The first argument a B2B customer may make is that the SaaS provider’s obligations to its third-party service providers are part of the SaaS provider’s cost of doing business and not the B2B customer’s responsibility – financial or otherwise. SaaS providers have been using third-party service providers like AWS for as long as there have been SaaS solutions. Why should AWS be treated differently? The SaaS provider should consider whether it can argue that using AWS has lowered the cost of the providing the SaaS solution or improved the quality of the SaaS solution such that the customer is benefitting from the use of AWS and should therefore assume some of the potential responsibility.

In addition, a savvy B2B customer may argue that it cannot agree to the terms of the AWS Customer Agreement because AWS can update its terms at any time without notice to the B2B customer: Indeed the AWS Customer Agreement states, “we may modify this Agreement (including any Policies) at any time by posting a revised version on the AWS Site or by otherwise notifying you [SaaS provider]…” Ibid, Section 12. The SaaS provider may be able to convince the B2B customer to agree to the then-current version of the AWS Customer Agreement, including that version as an exhibit to the agreement. While that approach will provide the SaaS provider with some protections, it will not guarantee that the SaaS provider’s agreement remains “consistent” with the AWS Customer Agreement nor will it protect against risks that may arise from significant changes to these terms.

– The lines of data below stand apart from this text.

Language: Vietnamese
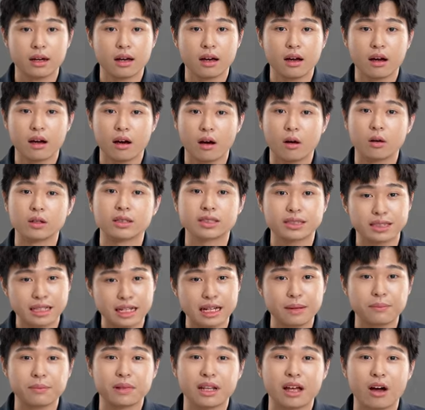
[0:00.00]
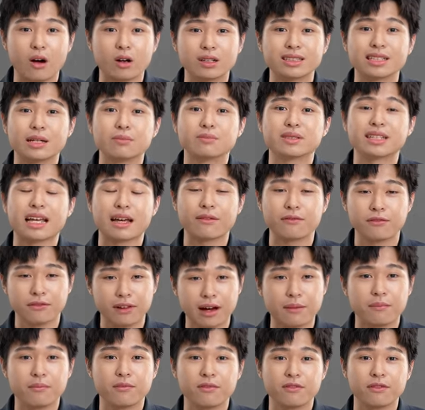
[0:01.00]
Họ xem là họ xem sản
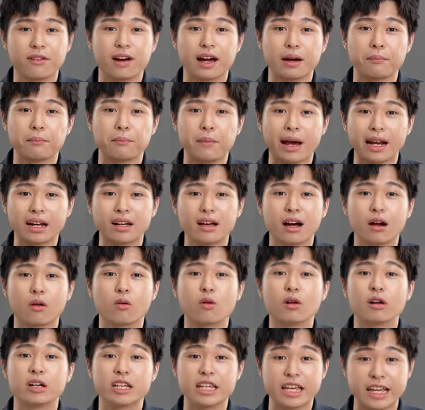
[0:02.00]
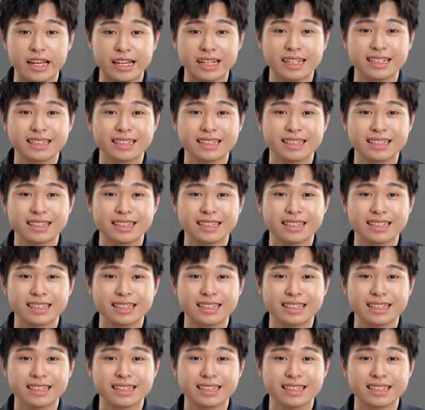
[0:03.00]
phẩm và bản thân của người diễn.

In these situations, the SaaS provider will need to be more creative. The SaaS provider must review all the current applicable AWS terms and include consistent terms in its agreements. Because the interests of the SaaS provider and AWS – and all other third-party service providers – generally should align, including consistent provisions should protect the SaaS provider, AWS and all other third-party service providers. The SaaS provider should consider requiring its B2B customers to agree to:

  • Comply with applicable law and the terms of any applicable agreement or service terms
  • Not use the SaaS solution for illegal, harmful or fraudulent activity, to violate the security or integrity of any system or device, to make unwanted network connections or to send unsolicited communications
  • Ensure that its content does not infringe any intellectual property rights and is not fraudulent, harmful or offensive.
  • Not infringe, misuse or misappropriate the intellectual property of the SaaS provider or its third-party service providers
  • Consent to any processing of the customer’s information as necessary to provide the SaaS solution and for any other reasons for which the information is processed, including the processing location
  • Agree to the SaaS provider having robust monitoring, takedown, suspension and termination rights in the event of a breach or a suspected breach, security risks, adverse system impact and potential legal liability
  • Agree to the SaaS provider’s acceptable use policy as updated from time to time by the SaaS provider, giving it an avenue to flow down any updated AWS terms to its customers

As in the B2C context, the most effective way to minimize the risk of incurring liability to AWS for violations may be to actively monitor use of the SaaS solution and immediately suspend or terminate a B2B customer’s access if a breach is suspected or occurs.

Conclusion

By being flexible about how to flow down AWS terms to its customers – whether B2C or B2B – the savvy SaaS provider can help ensure its compliance with the AWS terms without unduly impeding its own customer relationships, facilitating more – and better – relationships with its customers.